## Prerequisites

1. Stacks must have been successfully deployed
2. The Translation Memory Table must have been created as described in the Readme.md

## Setup
Install required python libraries for the workshop.


In [None]:
# Install all the required prerequiste libraries - approx 3 min to complete
%pip install -r requirements.txt
%pip install -r bedrock_requirements.txt

## Generate Embeddings for Sample Data

### Load sample data

In [None]:
import boto3
import json

bedrock = boto3.client(service_name="bedrock")
bedrock_runtime = boto3.client(service_name="bedrock-runtime")

In [None]:
import pandas as pd

# Load the data of csv
df = pd.read_csv('data/wmt19_fr-de.csv')
print("Total number of records : {}".format(len(df.index)))

display(df.head(2))

### Generate Embeddings

In [None]:
def generate_embeddings(query):
    
    payLoad = json.dumps({'inputText': query })
    
    response = bedrock_runtime.invoke_model(
        body=payLoad, 
        modelId='amazon.titan-embed-text-v2:0',
        accept="application/json", 
        contentType="application/json" )
    response_body = json.loads(response.get("body").read())
    return(response_body.get("embedding"))
    
source_embeddings = generate_embeddings(df.iloc[1].get('source'))

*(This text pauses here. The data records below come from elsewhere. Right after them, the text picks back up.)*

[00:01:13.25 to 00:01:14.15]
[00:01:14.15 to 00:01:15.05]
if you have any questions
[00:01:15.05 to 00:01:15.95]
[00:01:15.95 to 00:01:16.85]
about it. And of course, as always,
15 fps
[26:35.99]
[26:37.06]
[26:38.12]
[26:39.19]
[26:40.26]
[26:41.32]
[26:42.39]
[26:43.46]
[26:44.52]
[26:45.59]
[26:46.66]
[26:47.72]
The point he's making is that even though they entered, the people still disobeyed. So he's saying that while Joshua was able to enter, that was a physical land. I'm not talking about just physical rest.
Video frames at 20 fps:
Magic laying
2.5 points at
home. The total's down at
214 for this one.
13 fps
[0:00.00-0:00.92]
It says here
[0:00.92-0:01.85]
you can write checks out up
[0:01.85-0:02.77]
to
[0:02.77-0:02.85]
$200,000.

print ("Number of dimensions : {}".format(len(source_embeddings)))

In [None]:
# Generate embeddings for all the products descriptions - approx 3 min to complete
# If there are any failures, please rerun the cell again.

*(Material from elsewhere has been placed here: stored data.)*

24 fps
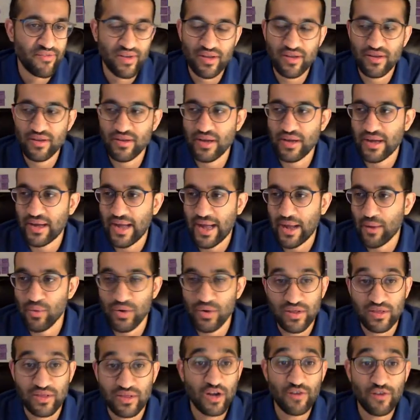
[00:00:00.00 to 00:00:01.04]
I would
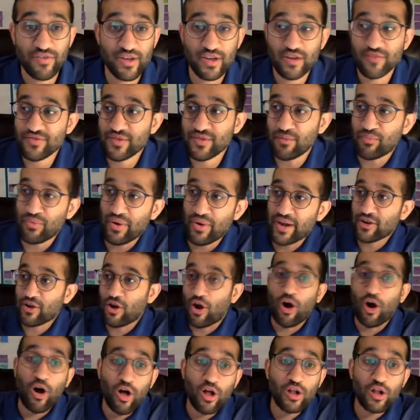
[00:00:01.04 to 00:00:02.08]
love it if the brand
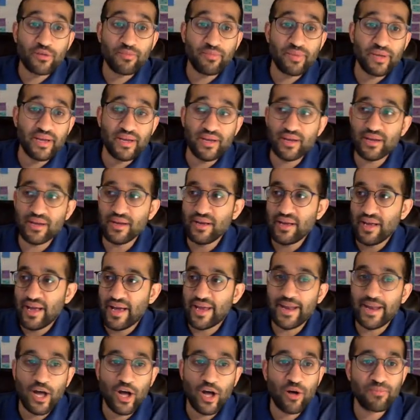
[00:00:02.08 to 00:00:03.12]
called me and
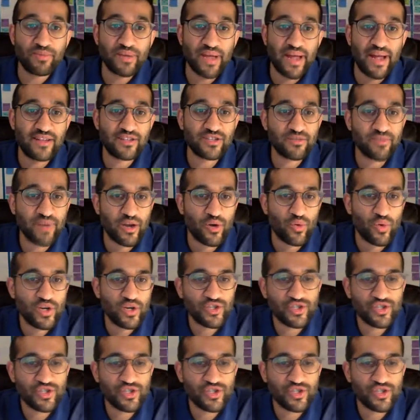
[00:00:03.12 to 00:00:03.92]
helped answer my questions,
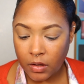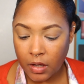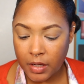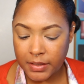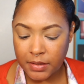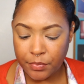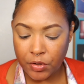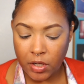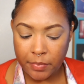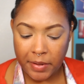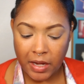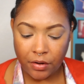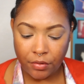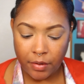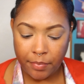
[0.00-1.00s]
It's a Beauty
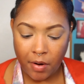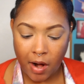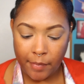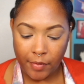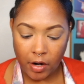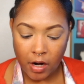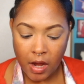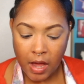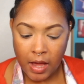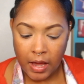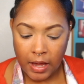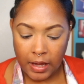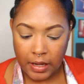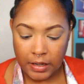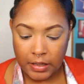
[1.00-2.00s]
Bakery primer,
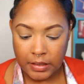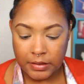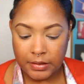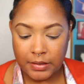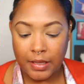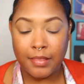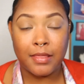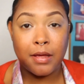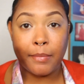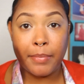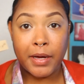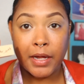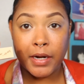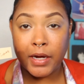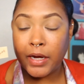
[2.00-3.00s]
and it's the
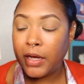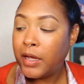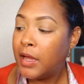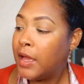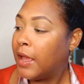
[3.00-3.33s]
Butter,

from pandarallel import pandarallel

pandarallel.initialize(progress_bar=True, nb_workers=8)

df_20 = df.head(20)
df_20['target_embeddings'] = df_20['target'].apply(generate_embeddings)
df_20['source_embeddings'] = df_20['source'].apply(generate_embeddings)

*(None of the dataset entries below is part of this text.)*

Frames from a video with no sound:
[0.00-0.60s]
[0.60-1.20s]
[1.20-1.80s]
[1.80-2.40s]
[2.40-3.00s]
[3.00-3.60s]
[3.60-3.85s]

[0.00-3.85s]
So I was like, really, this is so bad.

### Load Embeddings into Translation Memory Table

In [None]:
import boto3 
import json 

secret_arn= "arn:aws:secretsmanager:us-east-2:986528949439:secret:AuroraCredentials20EDD625-lm2rx5dUXdeO-OOCrM5"
cluster_arn = "arn:aws:rds:us-east-2:986528949439:cluster:databasestack-translationmemoryauroraclusterfd1dc6-axcfoistdywf"
database_name = 'MTEngineTranslationMemoryDb'

def call_rds_data_api(source_lang, target_lang, source_text, target_text, source_text_embedding, target_text_embedding):
    rds_data = boto3.client('rds-data')

    sql = """
          INSERT INTO translation_memory(source_text, target_text, source_lang, target_lang, source_text_embedding, target_text_embedding)
          VALUES( :source_text, :target_text, :source_lang, :target_lang, CAST(:source_text_embedding AS VECTOR), CAST(:target_text_embedding AS VECTOR))
          """

    #param1 = {'name':'unique_id', 'value':{'longValue': unique_id}}
    param2 = {'name':'source_text', 'value':{'stringValue': source_text}}
    param3 = {'name':'target_text', 'value':{'stringValue': target_text}}
    param4 = {'name':'source_lang', 'value':{'stringValue': source_lang}}
    param5 = {'name':'target_lang', 'value':{'stringValue': target_lang}}
    param6 = {'name':'source_text_embedding', 'value':{'stringValue': source_text_embedding}}
    param7 = {'name':'target_text_embedding', 'value':{'stringValue': target_text_embedding}}
    param_set = [param2, param3, param4, param5, param6, param7]
 
    response = rds_data.execute_statement(
        resourceArn = cluster_arn, 
        secretArn = secret_arn, 
        database = database_name, 
        sql = sql,
        parameters = param_set)

for  index, record in df_20.iterrows():
    call_rds_data_api("fr", "de", record['source'], record['target'], str(record['source_embeddings']), str(record['target_embeddings']))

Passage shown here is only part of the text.